\documentclass[12pt]{article}

\usepackage{geometry}  % give some flexibility to format
\geometry{verbose,tmargin=1.in,bmargin=1.in,lmargin=1in,rmargin=1in} % needs the package geometry to work
\usepackage{amsmath}
\usepackage{graphicx}

\newcommand{\variance}{\sigma^2}

\newcommand{\pderiv}[2]{\frac{\partial #1}{\partial #2}}
\newcommand{\lmaInvCov}{{\boldsymbol \alpha}(\vec{p}, \lambda)}
\newcommand{\chisqd}[1]{\frac{\partial \chi^2}{\partial p_{#1}}} % single derivative
\newcommand{\chisqdd}[2]{\frac{\partial^2 \chi^2}{\partial p_{#1} \partial p_{#2}}} % double derivative

\usepackage{fancyhdr}
\pagestyle{fancy}
\lhead{\textsc{Data Reduction Notes}}

\begin{document}
\title{Data Reduction Notes}
\author{Tobias Marriage}
\date{Feb 2011}
\maketitle

\section{Probability Distributions}

Generically, a probability distribution corresponds to a function $p(x)$ which defines the likelihood for random variable ${x}$. {\bf The likelihood that for which the probability of the random variable falling in a small interval $dx$ centered on the value $x_0$ is $p(x_0) dx$.} The distribution describes the \emph{probability density} which, when integrated, yields the probability of $x$ falling between any two values:
\begin{equation}
P( x \in [x_0, x_1] ) = \int_{x_0}^{x_1}  p(x) dx.
\label{eq:prob_int}
\end{equation}
Furthermore the distribution is normalized such that 
\begin{equation}
P( x \in [-\infty,\infty] ) = \int_{-\infty}^{\infty}  p(x) dx = 1.
\end{equation}
The {\bf mean $\mu$} of the distribution is defined as its first moment $\langle x \rangle$,
\begin{equation}
\mu \equiv \int_{-\infty}^{\infty} x p(x) dx,
\label{eq:mean_def}
\end{equation}
and the {\bf variance $\sigma^2$} of the distribution is defined as its second moment $\langle x^2 \rangle$,
\begin{equation}
\sigma^2 \equiv \int_{-\infty}^{\infty} (x-\mu)^2 p(x) dx.
\label{eq:variance_def}
\end{equation}
The probability distributions of course have third moments (skew, $\langle x^3 \rangle$), and fourth moments (kurtosis, $\langle x^4 \rangle$) which are useful but do not enter the everyday life of the experimenter. The mean describes the center of the distribution while the variance describes the width of the distribution. Another important quantity is the {\bf standard deviation $\sigma$} which is the square root of the variance.

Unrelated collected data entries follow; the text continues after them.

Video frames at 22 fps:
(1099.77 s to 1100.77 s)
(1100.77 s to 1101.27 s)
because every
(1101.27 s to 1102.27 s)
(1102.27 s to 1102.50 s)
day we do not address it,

\subsection{Gaussian Distribution}

The Gaussian (or normal) distribution is the most used distribution in experimental science. The Gaussian in fully described by a mean $\mu$ and a variance $\sigma^2$. The functional form of the Gaussian distribution is
\begin{equation}
p(x;\mu,\sigma) = \frac{1}{\sigma \sqrt{(2\pi)}} \exp \left[ -\frac{1}{2} \frac{(x-\mu)^2}{\sigma^2} \right].
\label{eq:gaussian}
\end{equation}

\subsubsection{Standard Gaussian Distribution}

By redefining variables $z = (x-\mu)/\sigma$ in Eq \ref{eq:gaussian}, we obtain the Standard Gaussian Distribution ($\mu = 1$, $\sigma=1$):
\begin{equation}
p(z) = \frac{1}{\sigma \sqrt{(2\pi)}} \exp \left( -\frac{1}{2} \frac{z^2}{\sigma^2} \right).
\label{eq:standard_gaussian}
\end{equation}
The ability to define a Standard Gaussian by a simple linear transformation of the random variable has an significant implication for simulations (see section \ref{sec:montecarlo}).

\section{Errors}

\subsection{Errors on Raw Data}

\subsubsection{Counts}

In some experiments, the data are counts. For instance in the classical Rutherford experiment, alpha particles were counted. When studying nuclear processes, product gamma rays may be counted. When studying galaxy populations, you may bin (count) galaxies in brightnesses intervals. In these cases, the data follow Poisson statistics: for a given count N, $\variance_N = N$.

\section{Linear Modeling}

Let $\vec{d}$ be an $n$-long vector of data that we model with a linear model $M\vec{p}$, where $vec{p}$ is an $m$-long vector of parameters and $M$ is an $n \times m$ projection matrix which oper parameters $p$ into the data space. Furthermore, let the noise covariance matrix $N$ be an $n \times n$ diagonal matrix with the  data's variance $\vec{\sigma^2}$ on the diagonal:
\begin{equation}
N  = \left[\begin{matrix} \sigma^2_1 & & 0  \\
 & \ddots & \\
 0 & & \sigma^2_n 
\end{matrix}\right].
\label{eq:covmatrix}
\end{equation}
The goodness of fit for this model is evaluated using the chi-squared statistic:
\begin{equation}
\chi^2(\vec{p}) = (\vec{d} - M\vec{p})^T N^{-1} (\vec{d} - M\vec{p}) = \sum_i \frac{(d_i - [M\vec{p}]_i)^2}{\sigma_i^2}
\label{eq:chi-sq-linear}
\end{equation}
The quantity is $\vec{d} - M\vec{p}$ is called the ``residual''. The chi-squared statistic is the square of this residual over the variance. As the sum in Eq \ref{eq:chi-sq-linear} suggests, for properly estimated errors $\sigma_i^2$, a good fit minimizes chi-squared  and has a value close to $n$, the so-called number of ``degrees of freedom''.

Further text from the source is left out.